I hope everything works out well. I have lost many a high heel to chewing dogs, not to mention ALL of the presents under the Christmas tree one year. But that’s a story for a different day. Good luck!


----------



## JE-UK

Sounds like poodle adolescence. Mine 'forgot' all his obedience when he was a teenager. Happily, they come through it.

I'd go back to pre-trust proofing ... lidded garbage cans, shoes in closets, lots of appropriate chewables around the house.

It's likely the peeing when caught on the couch is a submissive/appeasement behaviour.

Couches and beds are lovely comfy places for dogs to lie. I still have to close my bedroom door when I go out, or my otherwise well-behaved 18 month-old makes a beeline for it. If you don't want her on the sofa when you are away, I'd remove access. Shut her in a puppy proofed room, or use baby gates to contain her.

At this age, it's very important that dogs don't build self-rewarding behaviours, as the more the dog does it (whatever it is), the more it builds into a habit.

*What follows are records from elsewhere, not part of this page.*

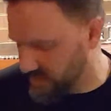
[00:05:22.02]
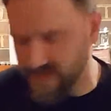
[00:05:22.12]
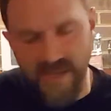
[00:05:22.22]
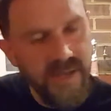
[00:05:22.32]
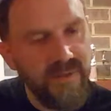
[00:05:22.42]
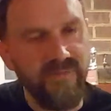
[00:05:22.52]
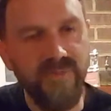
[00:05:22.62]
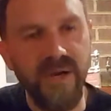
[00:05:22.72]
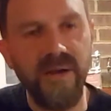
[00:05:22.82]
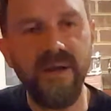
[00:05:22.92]
it's got
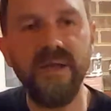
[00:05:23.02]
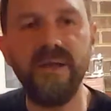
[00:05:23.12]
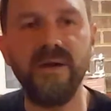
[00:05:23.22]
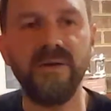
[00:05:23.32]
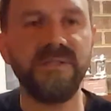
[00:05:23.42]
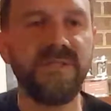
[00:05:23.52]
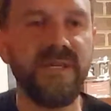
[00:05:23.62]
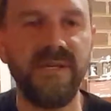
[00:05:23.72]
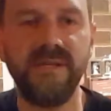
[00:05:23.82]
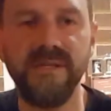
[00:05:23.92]
very
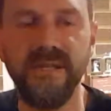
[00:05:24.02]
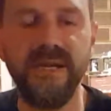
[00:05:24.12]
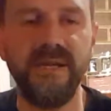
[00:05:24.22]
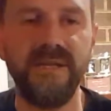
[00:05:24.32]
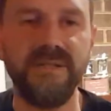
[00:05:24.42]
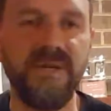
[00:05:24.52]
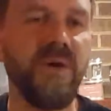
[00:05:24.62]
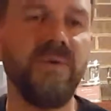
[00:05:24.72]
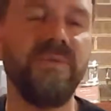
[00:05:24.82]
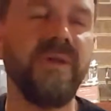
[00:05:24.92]
articulating
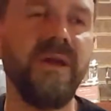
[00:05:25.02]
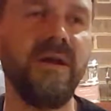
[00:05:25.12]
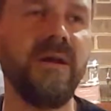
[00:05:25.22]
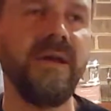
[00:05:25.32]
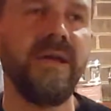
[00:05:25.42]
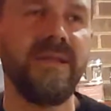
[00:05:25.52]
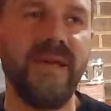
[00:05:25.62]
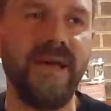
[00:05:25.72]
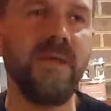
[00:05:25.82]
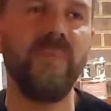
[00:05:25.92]
tone there.
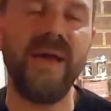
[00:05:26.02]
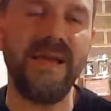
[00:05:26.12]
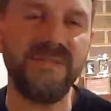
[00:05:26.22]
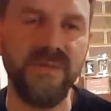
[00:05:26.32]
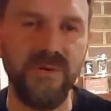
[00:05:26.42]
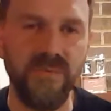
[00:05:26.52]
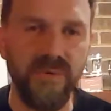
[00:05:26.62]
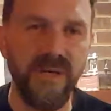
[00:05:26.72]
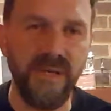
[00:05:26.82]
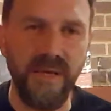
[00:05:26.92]
That capacitor
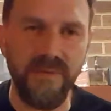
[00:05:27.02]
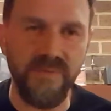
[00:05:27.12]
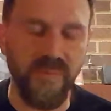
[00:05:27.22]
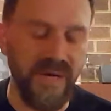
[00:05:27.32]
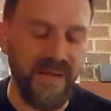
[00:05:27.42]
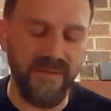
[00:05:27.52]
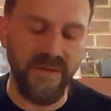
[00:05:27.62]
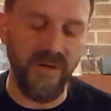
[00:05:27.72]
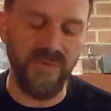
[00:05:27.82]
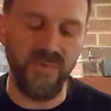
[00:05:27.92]
really helps bring out the
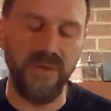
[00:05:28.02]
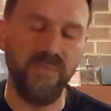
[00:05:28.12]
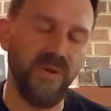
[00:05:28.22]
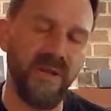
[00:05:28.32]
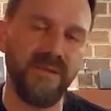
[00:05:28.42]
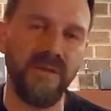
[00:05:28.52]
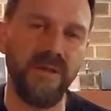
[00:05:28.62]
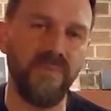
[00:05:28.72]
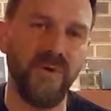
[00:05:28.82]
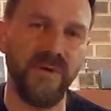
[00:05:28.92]
notes when you pluck
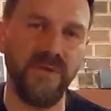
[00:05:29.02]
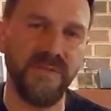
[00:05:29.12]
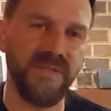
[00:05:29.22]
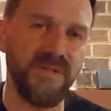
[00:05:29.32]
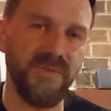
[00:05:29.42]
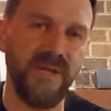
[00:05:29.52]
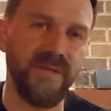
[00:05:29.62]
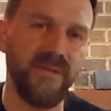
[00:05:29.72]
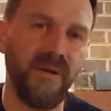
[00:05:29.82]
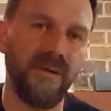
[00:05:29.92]
them or you accentuate
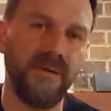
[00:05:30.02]
them.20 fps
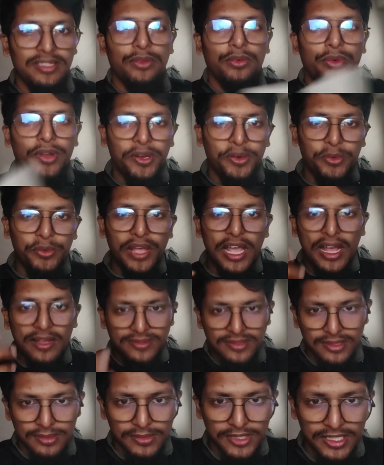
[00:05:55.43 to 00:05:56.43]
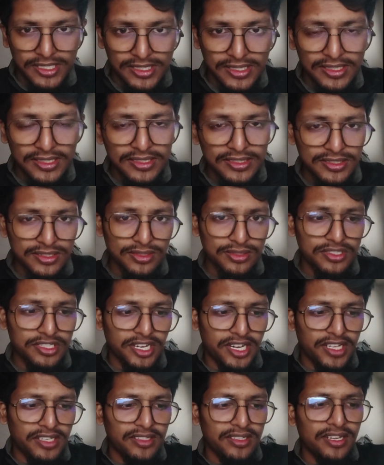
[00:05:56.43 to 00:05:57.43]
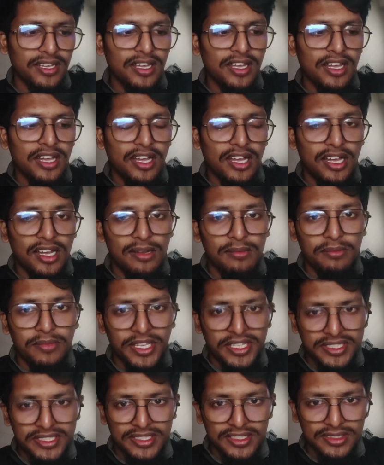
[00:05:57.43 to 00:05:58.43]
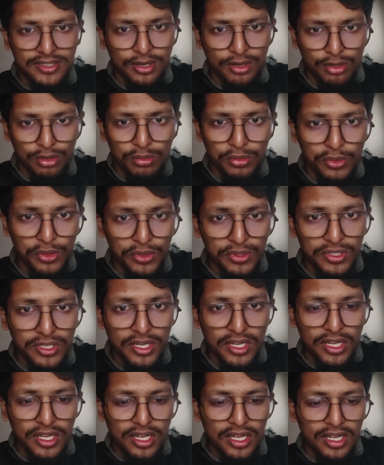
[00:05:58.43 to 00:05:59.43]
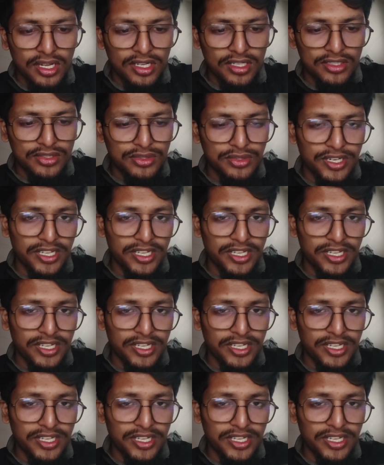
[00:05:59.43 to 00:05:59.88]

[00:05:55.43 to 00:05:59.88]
where we have some data to train a machine or robot to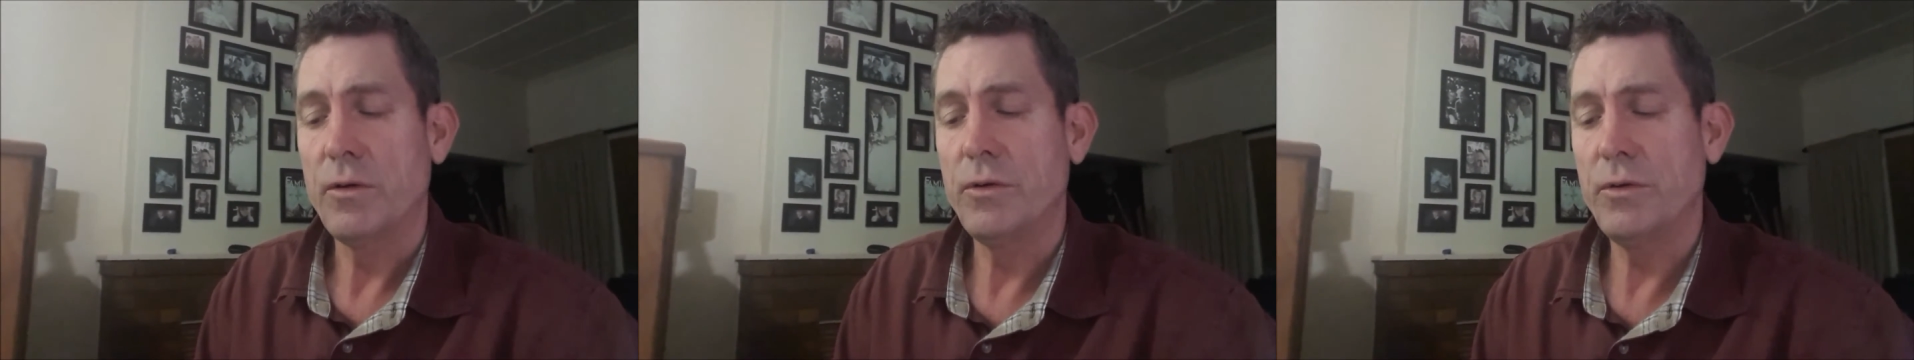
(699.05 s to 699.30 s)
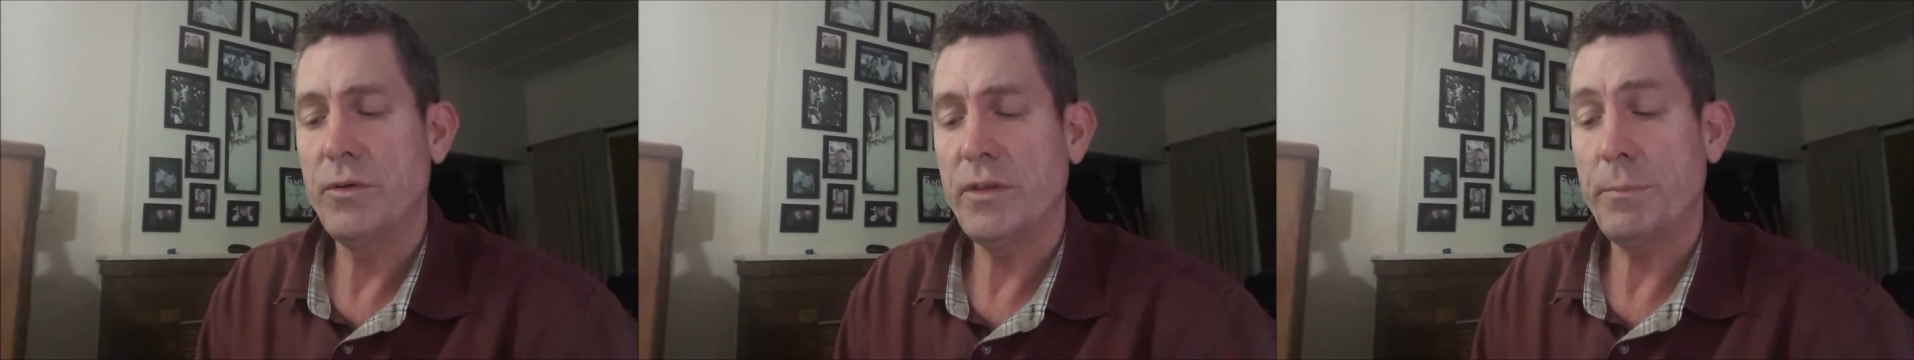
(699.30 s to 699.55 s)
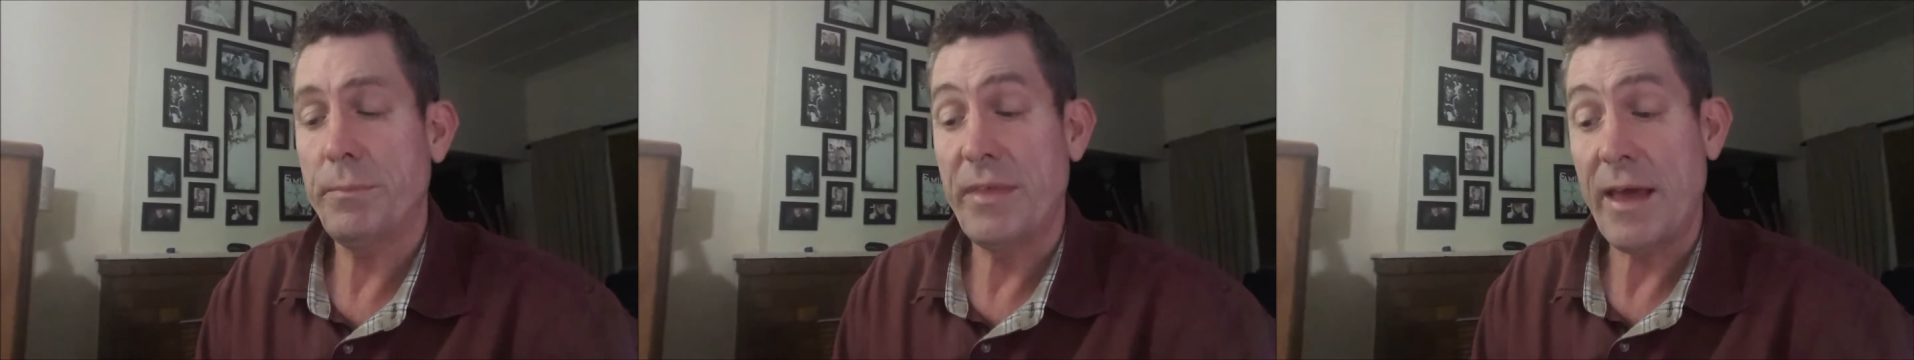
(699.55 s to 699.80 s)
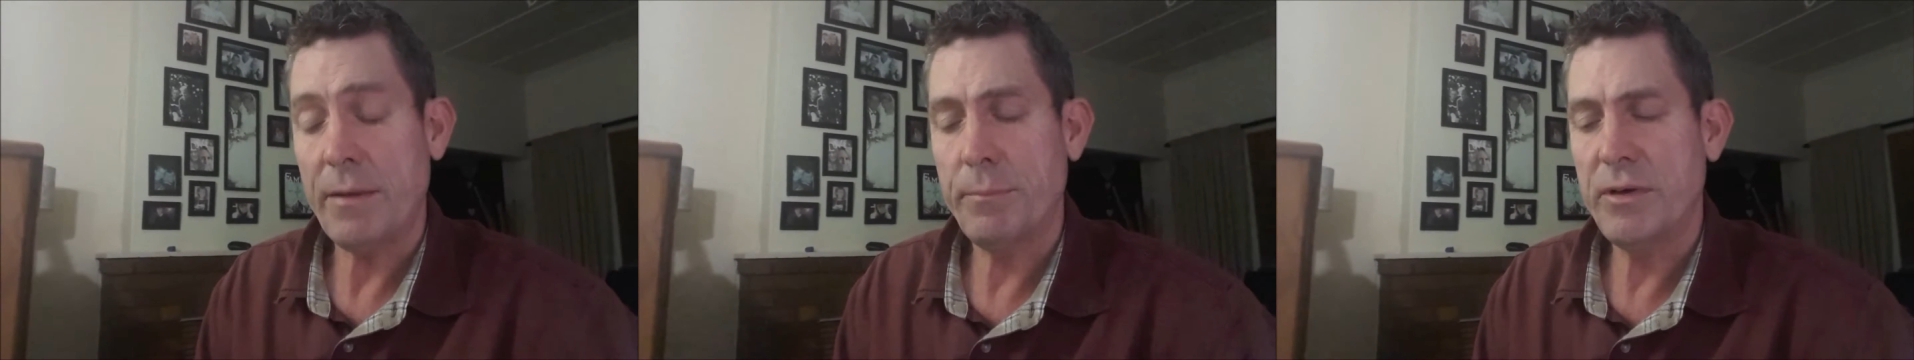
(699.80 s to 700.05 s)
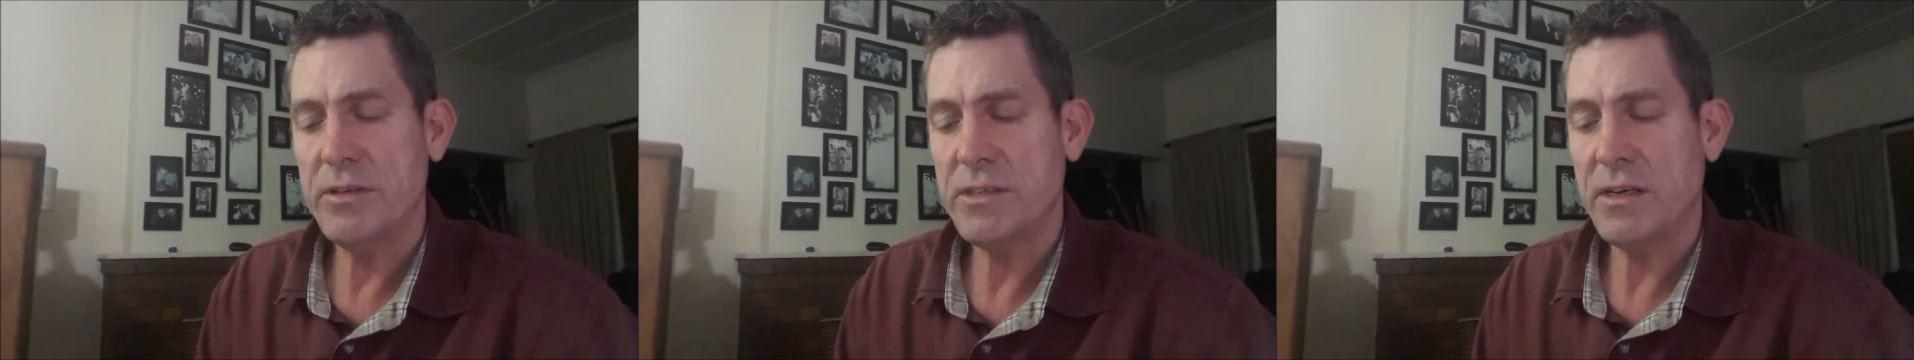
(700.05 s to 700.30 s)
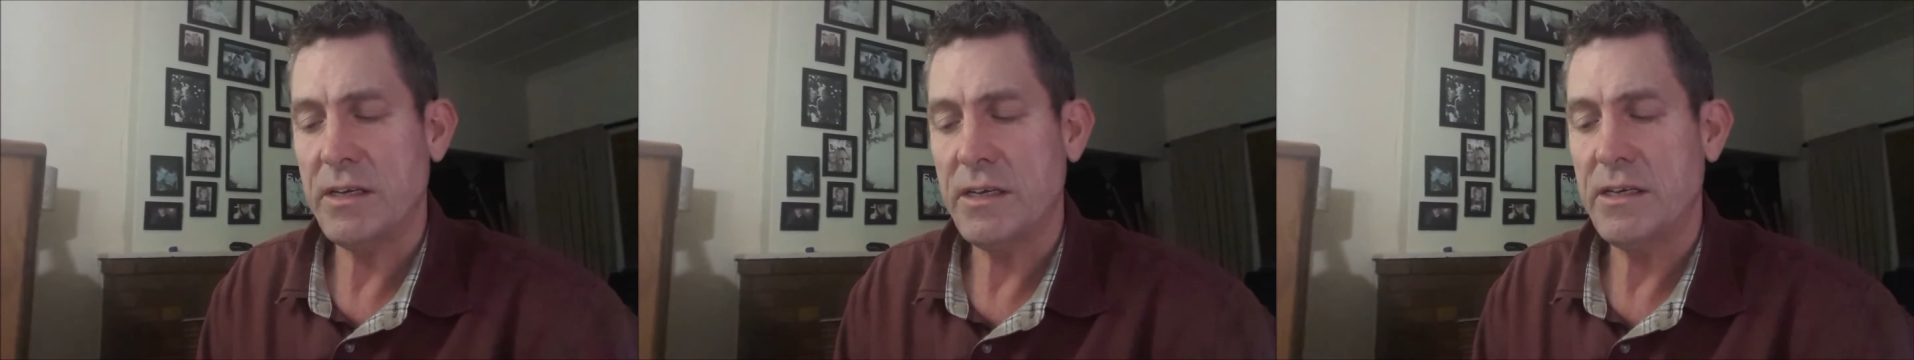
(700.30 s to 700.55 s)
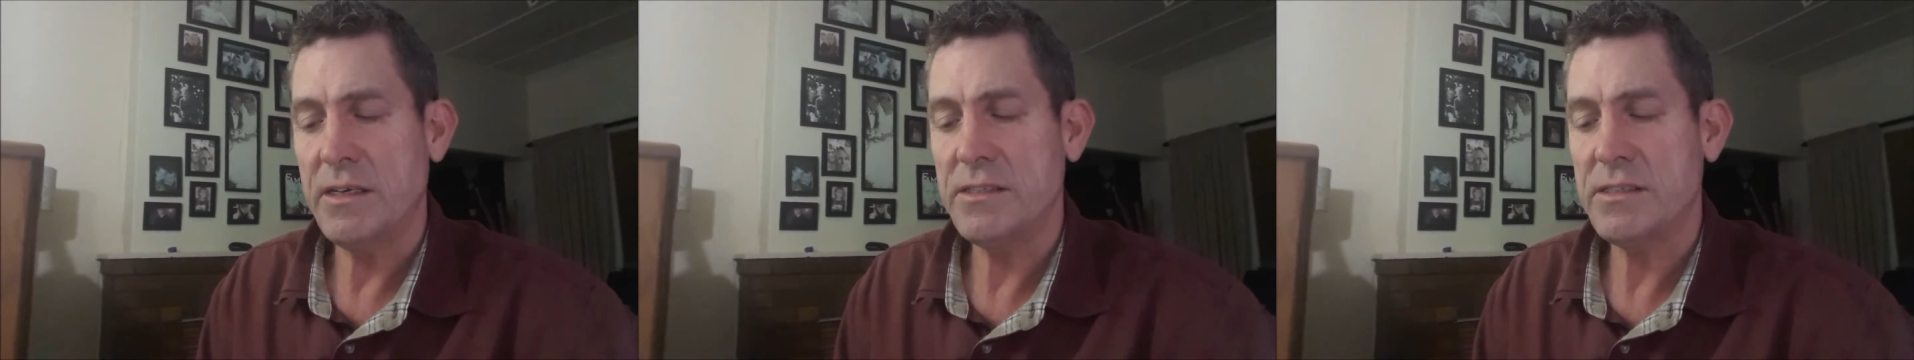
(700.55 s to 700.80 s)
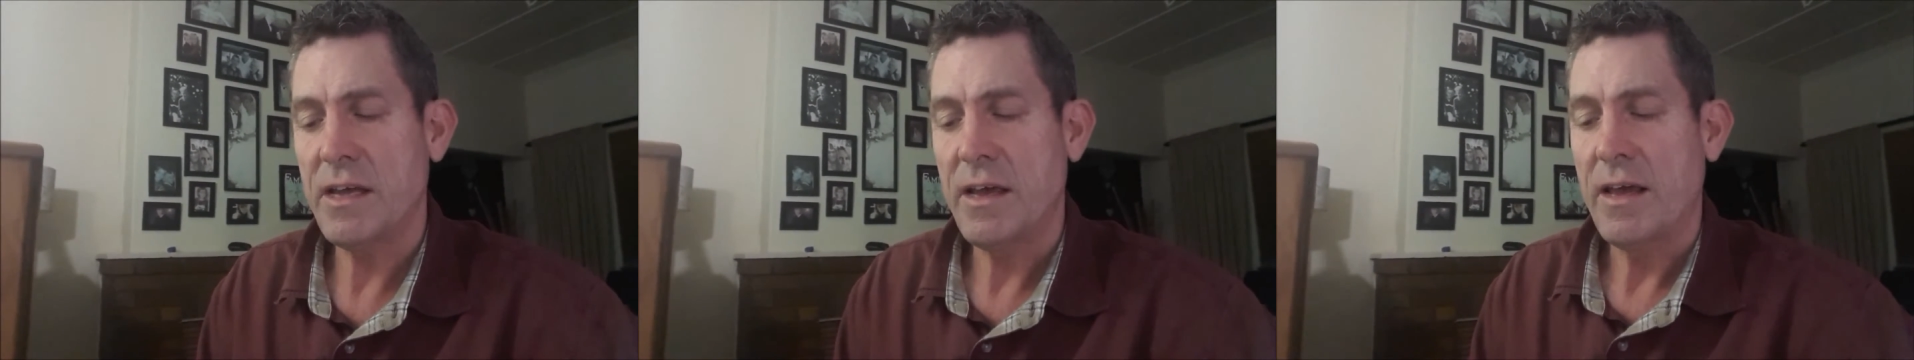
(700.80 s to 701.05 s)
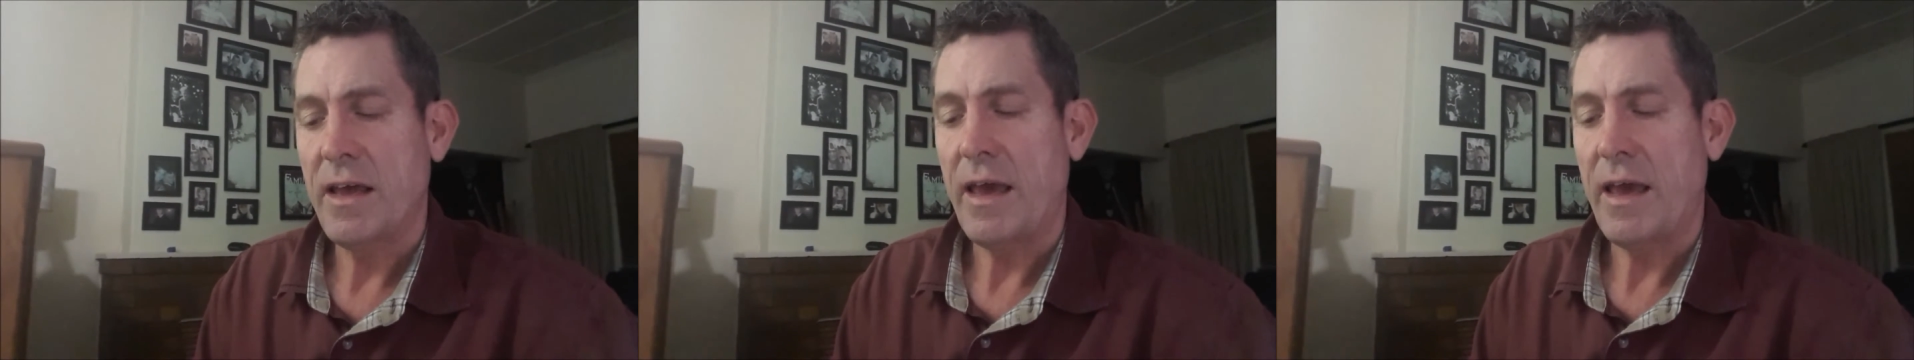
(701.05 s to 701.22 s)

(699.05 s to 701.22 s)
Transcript: who that person is,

On the positive side, they come out of it and revert back to their lovely poodle selves!


----------



## fjm

Sorry - didn't mean to sound bossy, but it is so easy for dogs to get a message very different to the one we intend to deliver. I have always considered myself fairly relaxed about housetraining - never making a fuss about incidents that I recognised were really my fault - but when Poppy peed on the landing carpet in the 30 seconds I was in the bathroom in the middle of the night I was filled with righteous indignation. I grabbed her and put her outside for a few minutes, and grumbled sleepily with cloths and cleaners, before eventually we all got back to bed. For the next few weeks, every time I got up in the night to go to the loo, Poppy hid under the bedroom chair. The message she had got was that sometimes I come back from the bathroom in a very bad mood, so it was best to be prepared.

Last night as I was going to bed I found a bottle of shampoo had tipped over in the bathroom, making a sticky mess all over the floor. The dogs took one look at the familiar sight of me on my knees with a damp cloth muttering imprecations, and vanished ...


----------



## Gia

JE-UK...can you please elaborate on "It's likely the peeing when caught on the couch is a submissive/appeasement behaviour"...

Thanks everyone...we love her and definitely want to better communicate with her and see her succeed! 

xx


----------



## plumcrazy

Gia said:


> JE-UK...can you please elaborate on "It's likely the peeing when caught on the couch is a submissive/appeasement behaviour"...
> 
> Thanks everyone...we love her and definitely want to better communicate with her and see her succeed!
> 
> xx


Just google "submissive urination" and you'll find lots of articles... Here's just the first one I found...

Submissive Urination in Dogs


----------



## JE-UK

Gia said:


> JE-UK...can you please elaborate on "It's likely the peeing when caught on the couch is a submissive/appeasement behaviour"...
> 
> Thanks everyone...we love her and definitely want to better communicate with her and see her succeed!
> 
> xx


There are a whole host of behaviours that dogs will offer up to others (dogs AND people) that are designed to reduce the perceived aggressiveness of the other. Dogs both offer and respond to these signals, which helps keep the peace. 

Have you ever seen a one dog run up to another in the dog park, and seen the second dog flop over on its back? That's an appeasement behaviour; it says to the first dog "I'm not challenging you, don't hurt me." 

Submissive piddling is one of these behaviours. If she can see you are angry, upset, agitated, she will offer up something in her own language, trying to tell you "don't hurt me, don't be angry".

Turid Rugaas book on dog body language is FASCINATING, if you are interested.


----------



## JE-UK

fjm said:


> Last night as I was going to bed I found a bottle of shampoo had tipped over in the bathroom, making a sticky mess all over the floor. The dogs took one look at the familiar sight of me on my knees with a damp cloth muttering imprecations, and vanished ...


I had to laugh ... years ago, I was making an abortive attempt at some DIY plumbing, and managed to tear the skin off my hand while on my back under the sink. A TORRENT of blue language followed, as you might expect. When I crawled out, both the dogs and the cat had scurried off and were hunkered down in the back bedroom waiting to see who was in trouble.


----------